Je größer die Banken in der ersten Reihe, umso weniger sichtbar und intransparenter die tausend Geldinstitute dahinter. Längst schon harrt der zersplitterte Sektor einer Konsolidierung. Diese wird nun durch die Krise beschleunigt. Laut Zentralbank haben seit Beginn der Finanzkrise 62Banken geschlossen. Vor allem kleine Geldinstitute straucheln am Kapitalmangel und an Kreditausfällen. Dazu kommt, dass die Behörden die Mindestanforderungen für die Kapitalbasis erhöhen. Damit stehen hunderte Geldinstitute vor dem Aus, verfügen doch mehr als die Hälfte über ein Betriebskapital von weniger als fünf Mio. Euro.

Bank als Arm des Unternehmens

Die Bankenlandschaft ist über zwei Jahrzehnte wild gewachsen. Viele Institute fungieren nur als verlängerter Finanzarm eines einzigen Unternehmens. „Selbst in Fachkreisen haben viele nichts von jenen Banken gehört, denen die Lizenzen entzogen wurden“, sagte Alexandr Schdanow, Leiter der Investitionsprojekte von New Russia Growth zur Zeitung „Gazeta.Ru“. Im Unterschied zu den nun höheren Kapitalanforderungen waren Banken bisher oft über eine Verletzung des Geldwäschegesetzes gestolpert.

Laut Finanzminister Alexej Kudrin können unter den Bedingungen finanzieller Stabilität nur 500Banken überleben: „Ich bin überzeugt, dass die Krise endgültig gezeigt hat, dass es quantitativ weniger, dafür zuverlässigere Banken braucht, die einer stärkeren Aufsicht unterstellt werden.“ Kudrins Aussagen zufolge seien nun die Anforderungen an die Mindestkapitalbasis zu verschärfen.

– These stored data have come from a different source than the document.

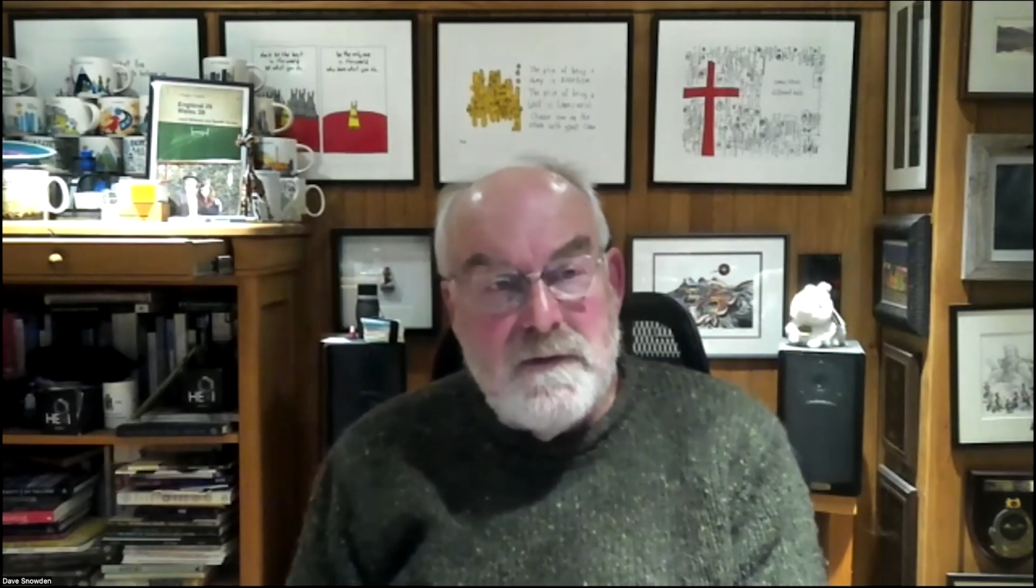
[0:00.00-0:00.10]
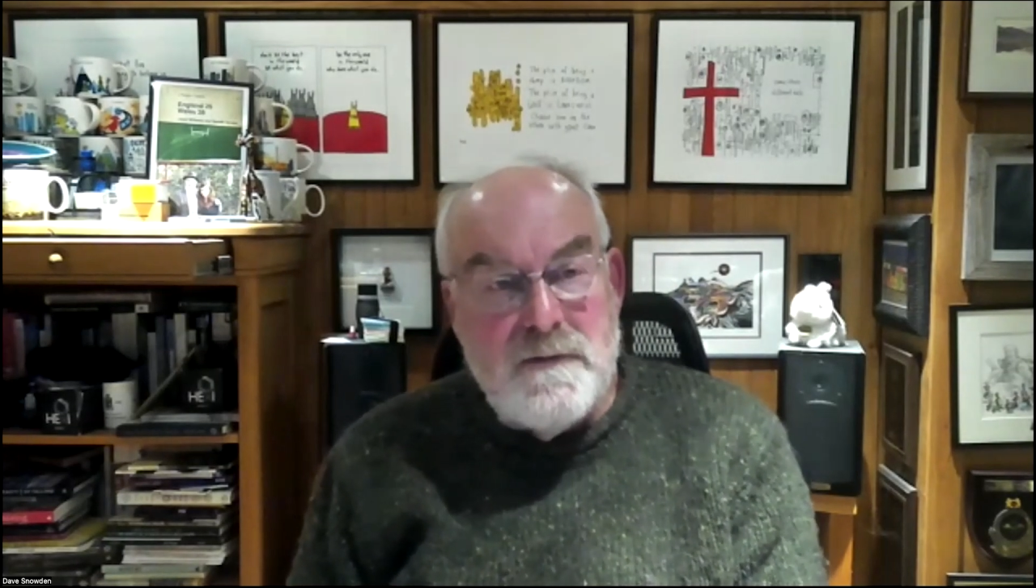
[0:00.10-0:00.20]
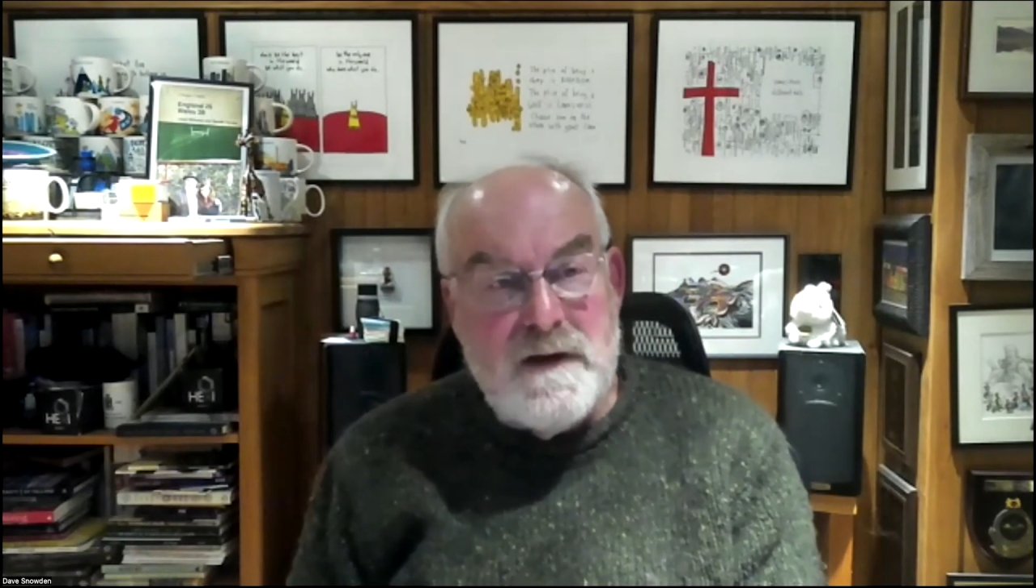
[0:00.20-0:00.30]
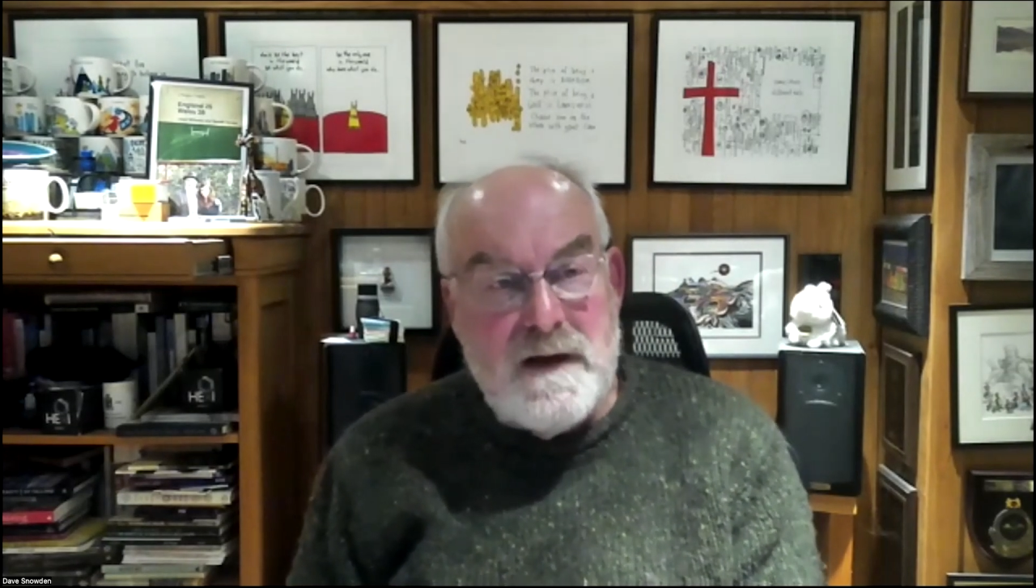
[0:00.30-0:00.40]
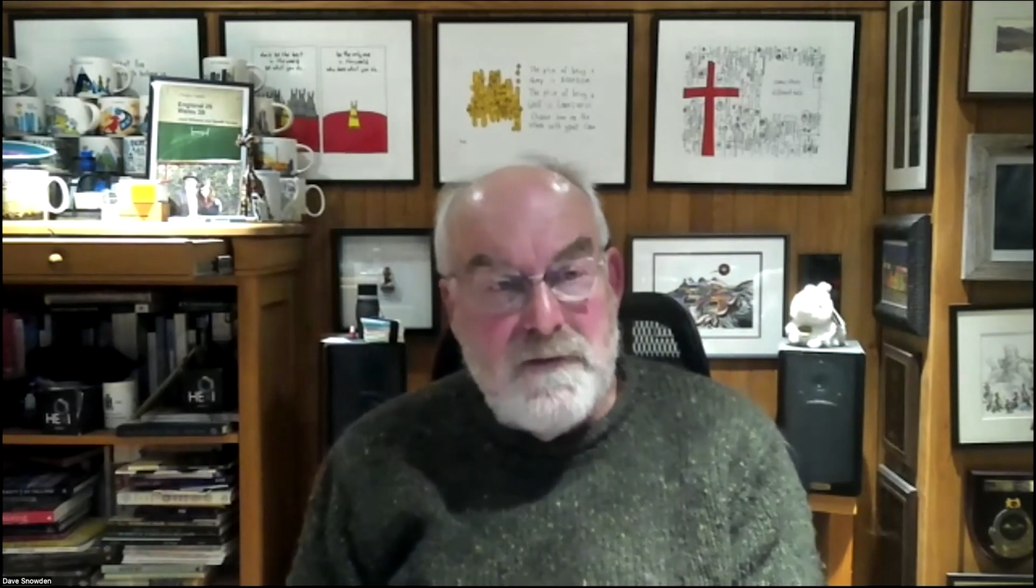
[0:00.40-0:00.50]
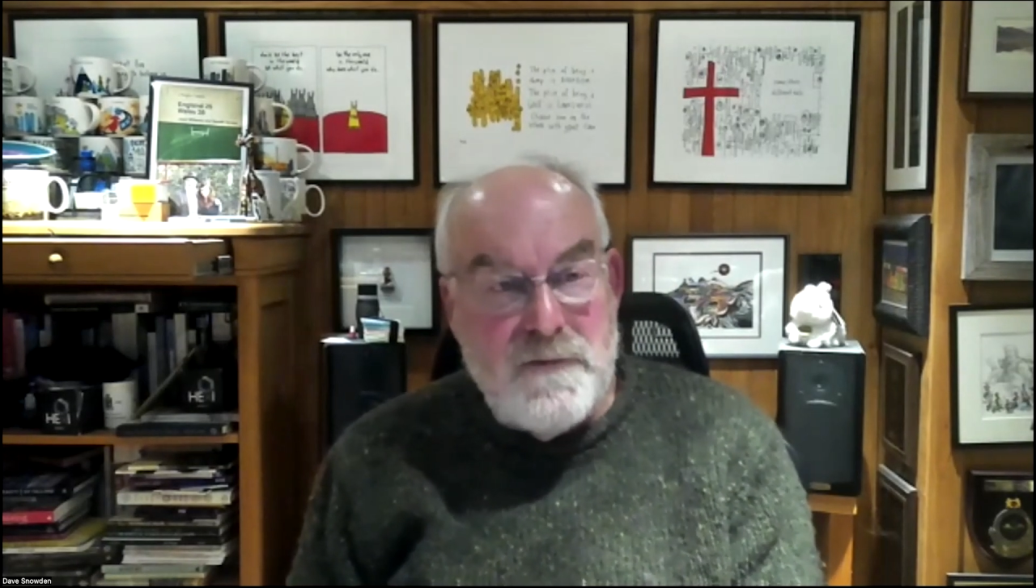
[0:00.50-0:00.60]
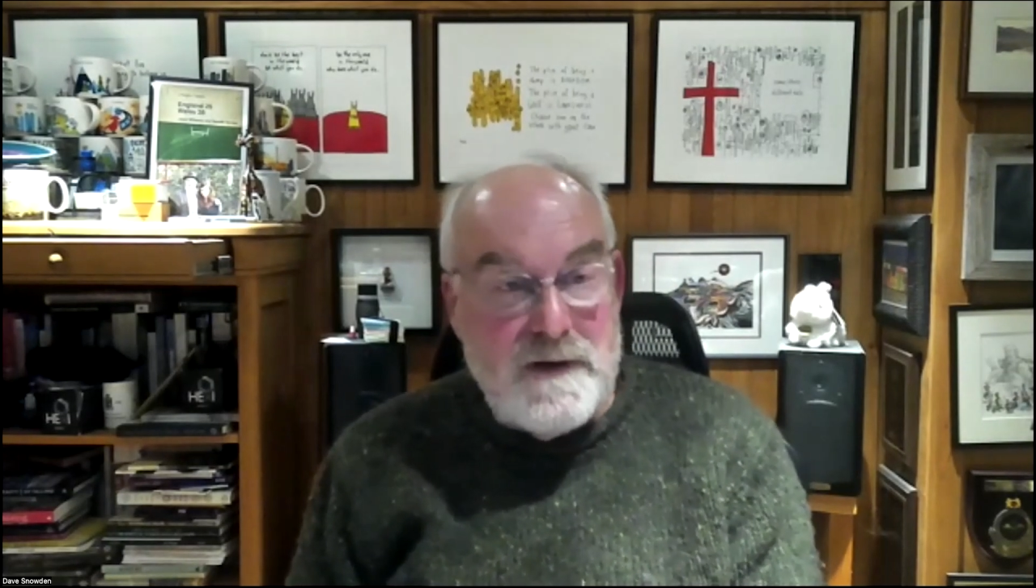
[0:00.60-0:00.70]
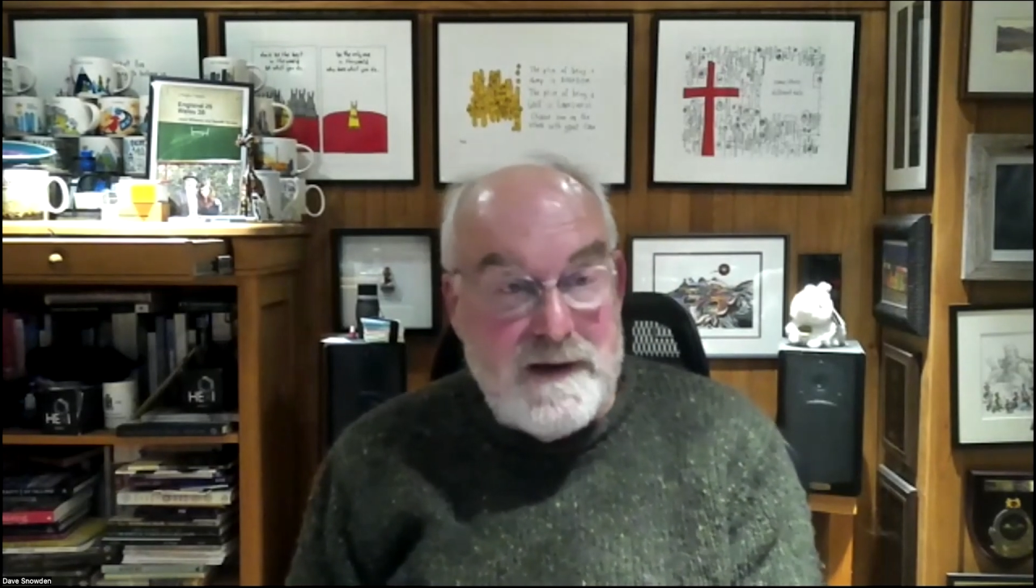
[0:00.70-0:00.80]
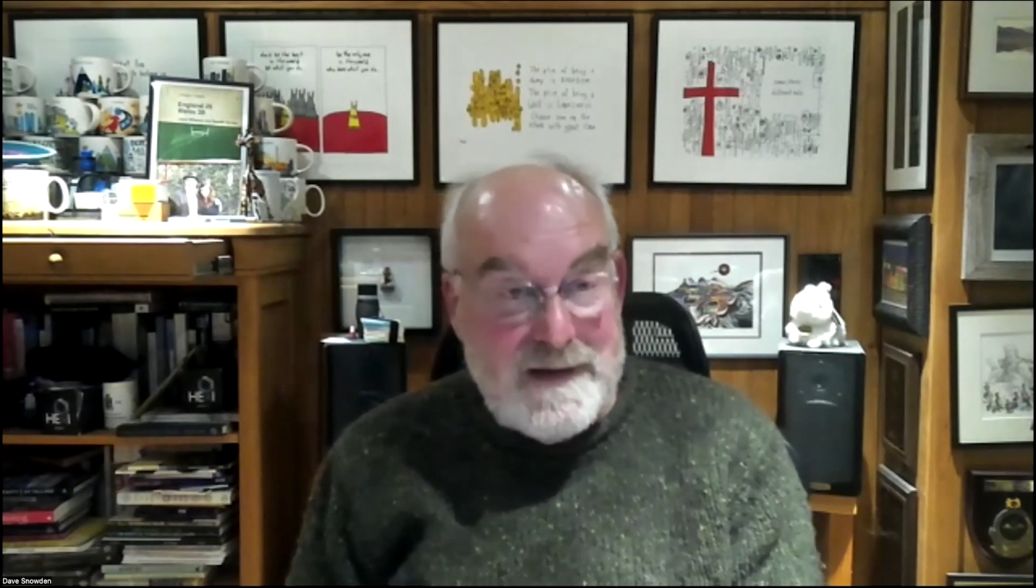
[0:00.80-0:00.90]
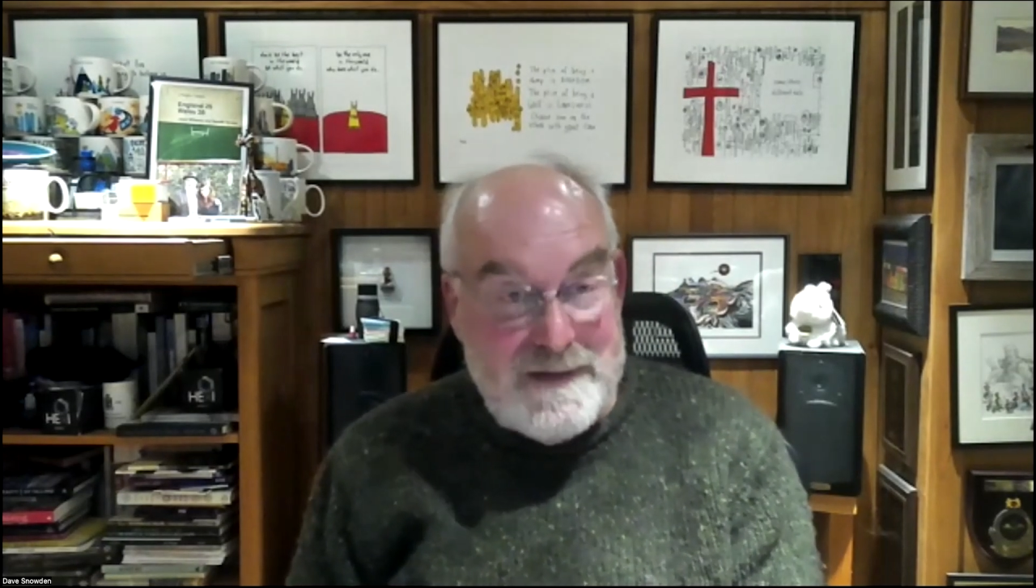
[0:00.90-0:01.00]

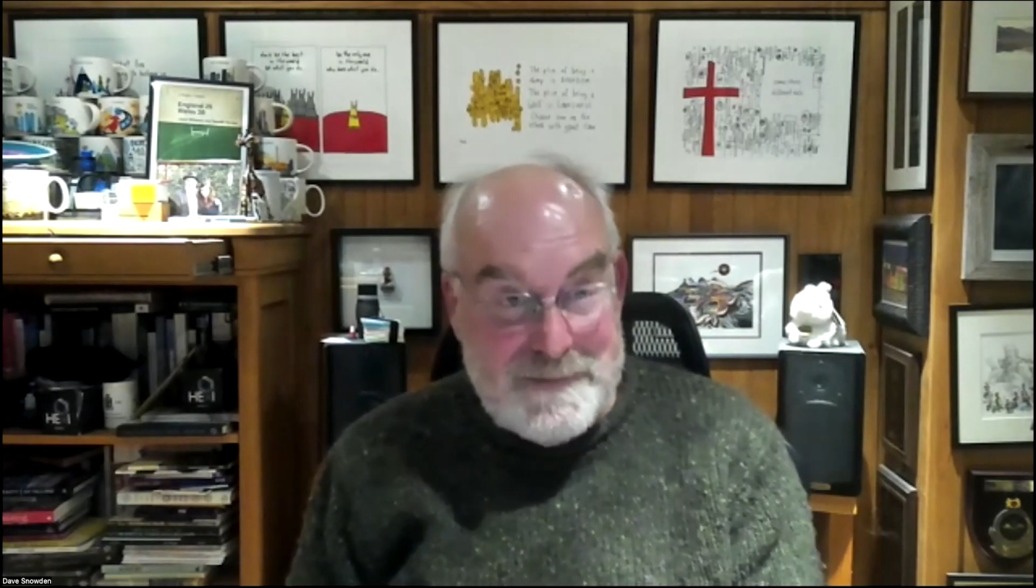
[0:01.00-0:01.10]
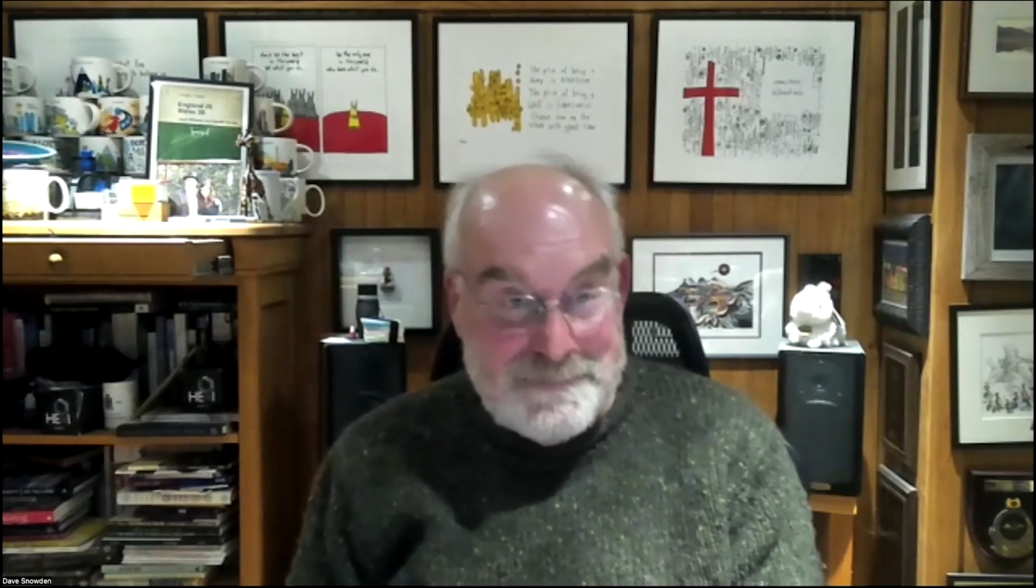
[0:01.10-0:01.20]
recovery kit.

Das Ausmaß der faulen Kredite hat indes laut Zentralbank am 1. November 5,1Prozent des gesamten Kreditportfolios erreicht. Nach dem Direktor der Abteilung für Bankaufsicht, Alexej Simanovski, hat die Zentralbank die Prognose der faulen Kredite zum Jahresende von neun bis zehn auf sieben Prozent herabgestuft – nach russischer Zählung. Nach westlichem Berechnungsmodus liegen sie darüber.

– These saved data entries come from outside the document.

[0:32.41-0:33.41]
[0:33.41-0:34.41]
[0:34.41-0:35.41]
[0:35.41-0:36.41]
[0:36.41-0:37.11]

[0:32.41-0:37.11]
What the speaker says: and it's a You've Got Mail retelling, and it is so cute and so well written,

Nicht gefruchtet jedenfalls habe, so Ignatiev, die Stimulierung der Kreditausgabe: Der Markt sei weder lebendig noch tot. Seitdem der Staat den Zusammenbruch des Bankensystems im vierten Quartal 2008 abgewendet hatte, gab er den Banken in den ersten neun Monaten 2009 3,1Bio. Rubel an Krediten aus. Aus dem Budget flossen 570Mrd. Rubel zur Aufrechterhaltung der Liquidität in die 30größten Banken.

Auf einen Blick

Aus Post und Swjaz-Bank soll in Russland die größte Bank des Staates entstehen, wenn es nach den Plänen der Regierung geht. Schließlich müssen sowohl Post als auch die Swjaz-Bank, eine von vielen Staatsbanken in Russland, saniert werden. Am zersplitterten Banksektor wartet man schon lange auf eine Konsolidierung. In der Krise straucheln nun zahlreiche Banken.